Let's健康クッキング

糖質オフを考える

糖質を知って、健康的な食生活に活かしましょう。
糖質=甘いもの、だけじゃない


3大栄養素である炭水化物、脂質、たんぱく質のうち、炭水化物は体のエネルギー源として重要な役割を果たします。その炭水化物から、エネルギーとしてほとんど利用できない食物繊維を除いたものが「糖質」で、ごはんやパン、麺、芋などに含まれる「でんぷん」や、砂糖や果物などに含まれる「糖」などを指します。「糖質」という名前のせいか“甘いもの”を思い浮かべがちですが、ほとんど味のない「でんぷんも糖質」ということを覚えておきましょう。

炭水化物や糖質について、詳しくはこちら

「糖質」が「脂肪」に変わる?

食べ物を消化・吸収すると、糖質は体内でぶどう糖に変わり、血液にのって体中に運ばれ、エネルギー源となります。余った分はグリコーゲンや中性脂肪などとなって体内に貯蔵されます。運動不足などでこの中性脂肪が消費されず、貯蔵量が必要以上のまま長く続くと、肥満のもとになるわけです。

現代人は糖質を摂り過ぎ?

現代の食卓には糖質を多く含む食品があふれています。ごはんやパン、麺類などはもとより、おやつのスイーツ、お酒好きなら晩酌のビールや日本酒など、つい糖質を摂り過ぎてしまいがちです。そして、その食べ方も、朝はおにぎりや菓子パンにジュース、昼は丼モノや麺類、おやつにチョコレートやお煎餅、夜はお酒、シメにラーメンなど‥‥、炭水化物ばかりを一気に摂取する傾向があります。 近年、そうした糖質の摂り方が、肥満や糖尿病につながることが示唆されており、主食の割合を減らしたり、芋類やでんぷんを多く含む食品を控えたりする「糖質制限食」を実行される方が増えているようです。

糖質オフのメリットは?


糖質は身体を動かす大切なエネルギー源ですが、使い切れなかった分は「中性脂肪」となって体内に貯蔵されます。ですから、糖質の摂取を控えることは、体脂肪の蓄積を抑え、肥満解消にもつながります。

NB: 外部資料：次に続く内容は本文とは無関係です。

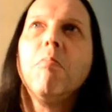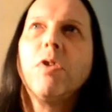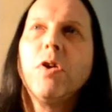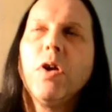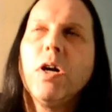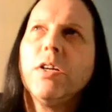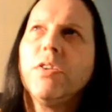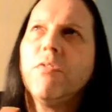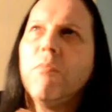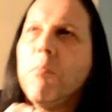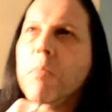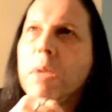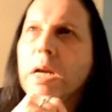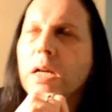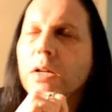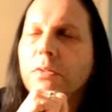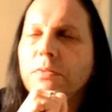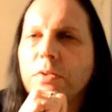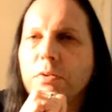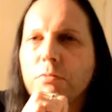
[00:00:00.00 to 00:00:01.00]
kind of
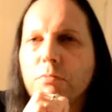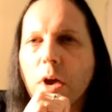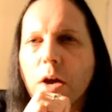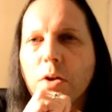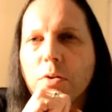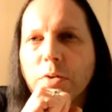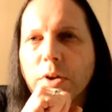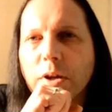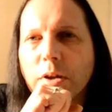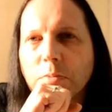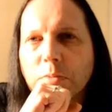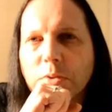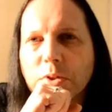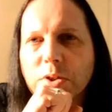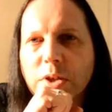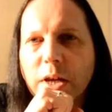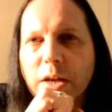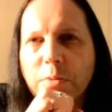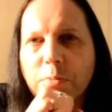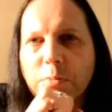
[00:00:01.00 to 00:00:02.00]
middle of the road, I would
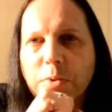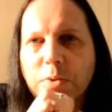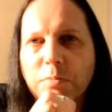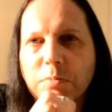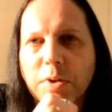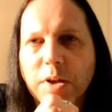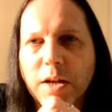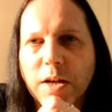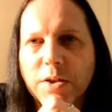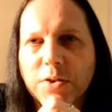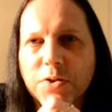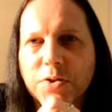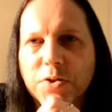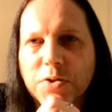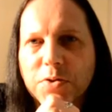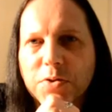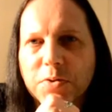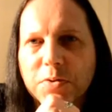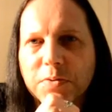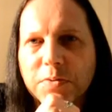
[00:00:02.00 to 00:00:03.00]
say, with regards to
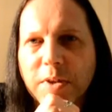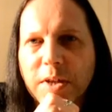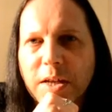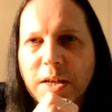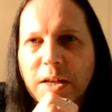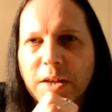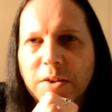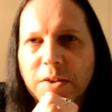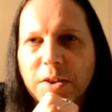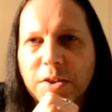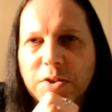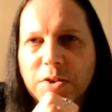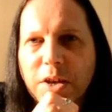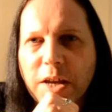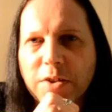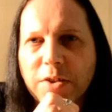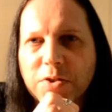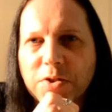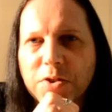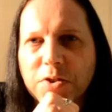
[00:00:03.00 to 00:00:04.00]
sort of the
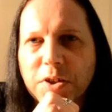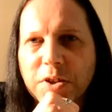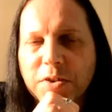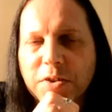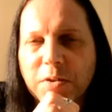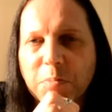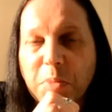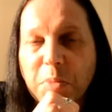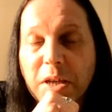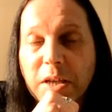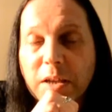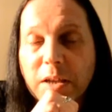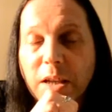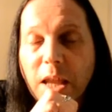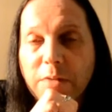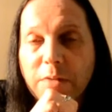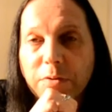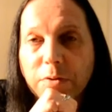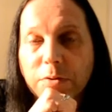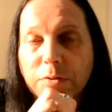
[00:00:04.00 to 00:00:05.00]
intensity and the peat
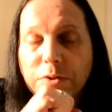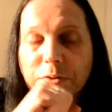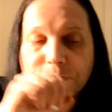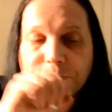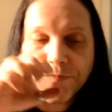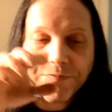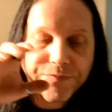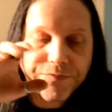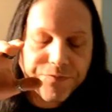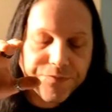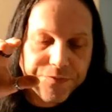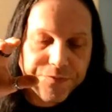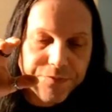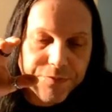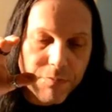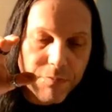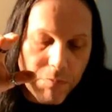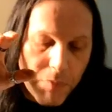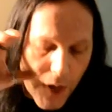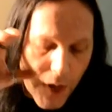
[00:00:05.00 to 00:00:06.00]
levels.
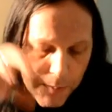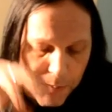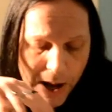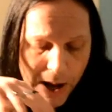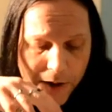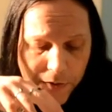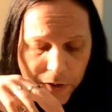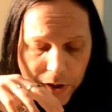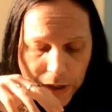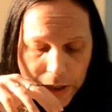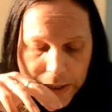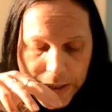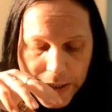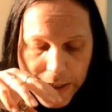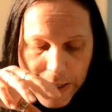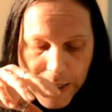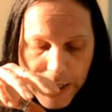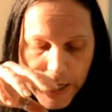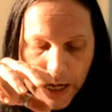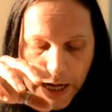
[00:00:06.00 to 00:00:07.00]
Apparently,
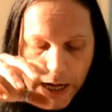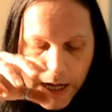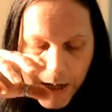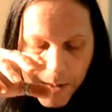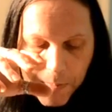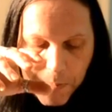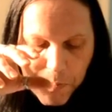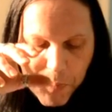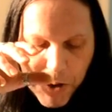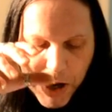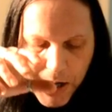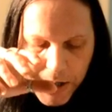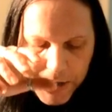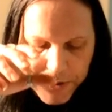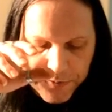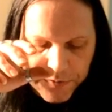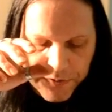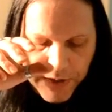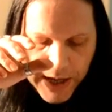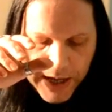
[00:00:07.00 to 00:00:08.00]
part
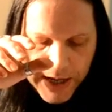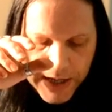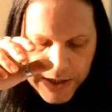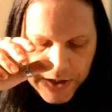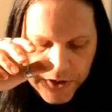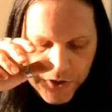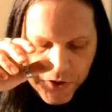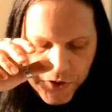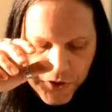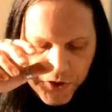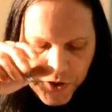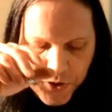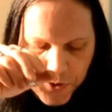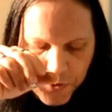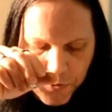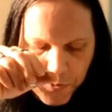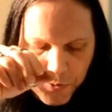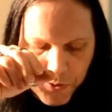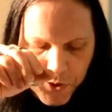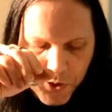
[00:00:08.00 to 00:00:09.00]
of that is
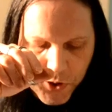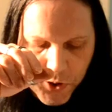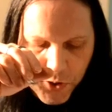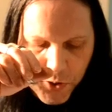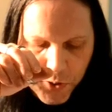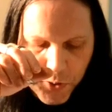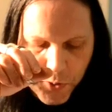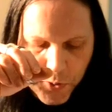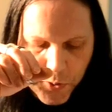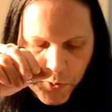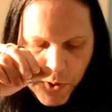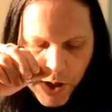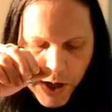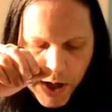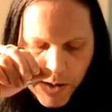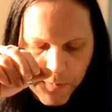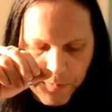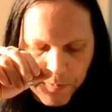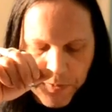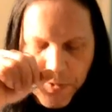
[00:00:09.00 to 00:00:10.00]
due to
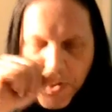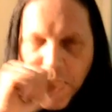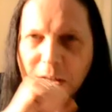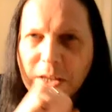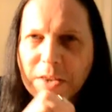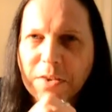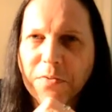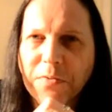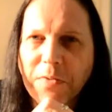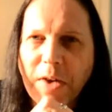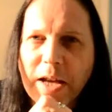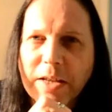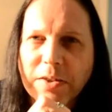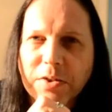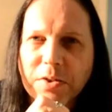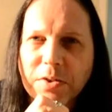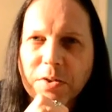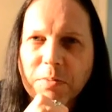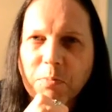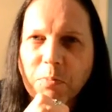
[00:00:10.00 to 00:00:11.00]
the fact
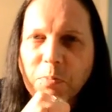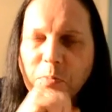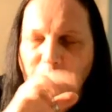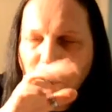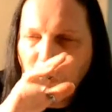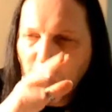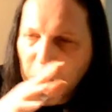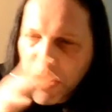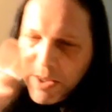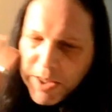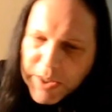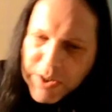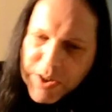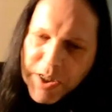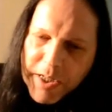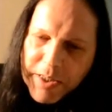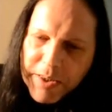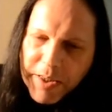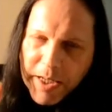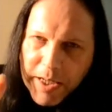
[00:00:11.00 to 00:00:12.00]
that where they
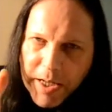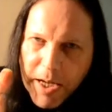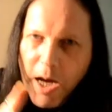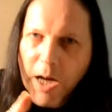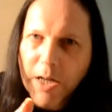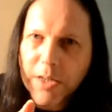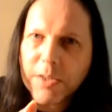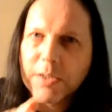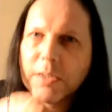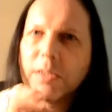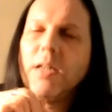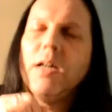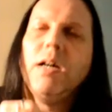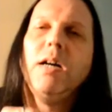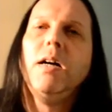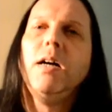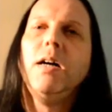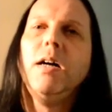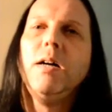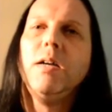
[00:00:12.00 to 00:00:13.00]
take their cut,
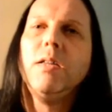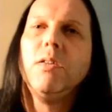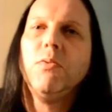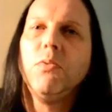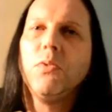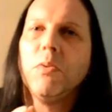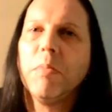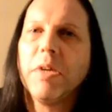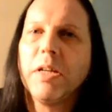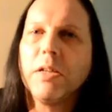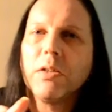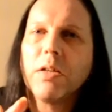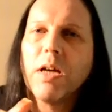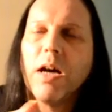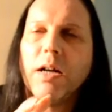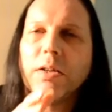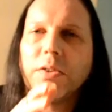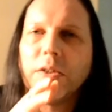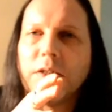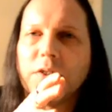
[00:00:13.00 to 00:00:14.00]
or the middle
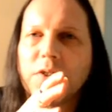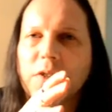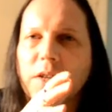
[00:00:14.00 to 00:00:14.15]
cut, they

血糖値とは血液中のブドウ糖の濃度のことです。糖質を摂取すると血糖値が上昇します。血糖値の急激な上昇や上がったままの状態が続くと様々な弊害を起こします。ですから、糖質の摂取を控えることで、食後に上がりがちな血糖値を低く抑えることが大切です。

カロリー制限食との違いは?

カロリー制限食とは、摂取するカロリーを抑えることで肥満を改善し、インスリンの効き目を良くすることを主な目的とした食事法です。糖尿病食としても長い実績があり、その効果も十分に認められています。これに対して「糖質制限食」は食後血糖値を低く抑えてインスリンの分泌量を少なくしようという食事法です。食事による血糖値の上昇を抑えるとともに、中性脂肪の蓄積を抑え、肥満改善の効果があるといわれています。

糖質オフの留意点は?

糖質制限にともなって、本来必要なエネルギーが足りなくなってしまったり、その分のエネルギーを特定の食品にのみ頼ることは、他の疾病リスクを高める可能性も示唆されています。糖質制限を行う場合は、その分のエネルギーや栄養素をしっかり摂るように心がけましょう。
また、事前に血糖値をはじめとする健康状態を検査し、体調にあった適切な食事をするようにしてください。すでに糖尿病の治療や投薬を受けている方は、必ず医師とご相談ください。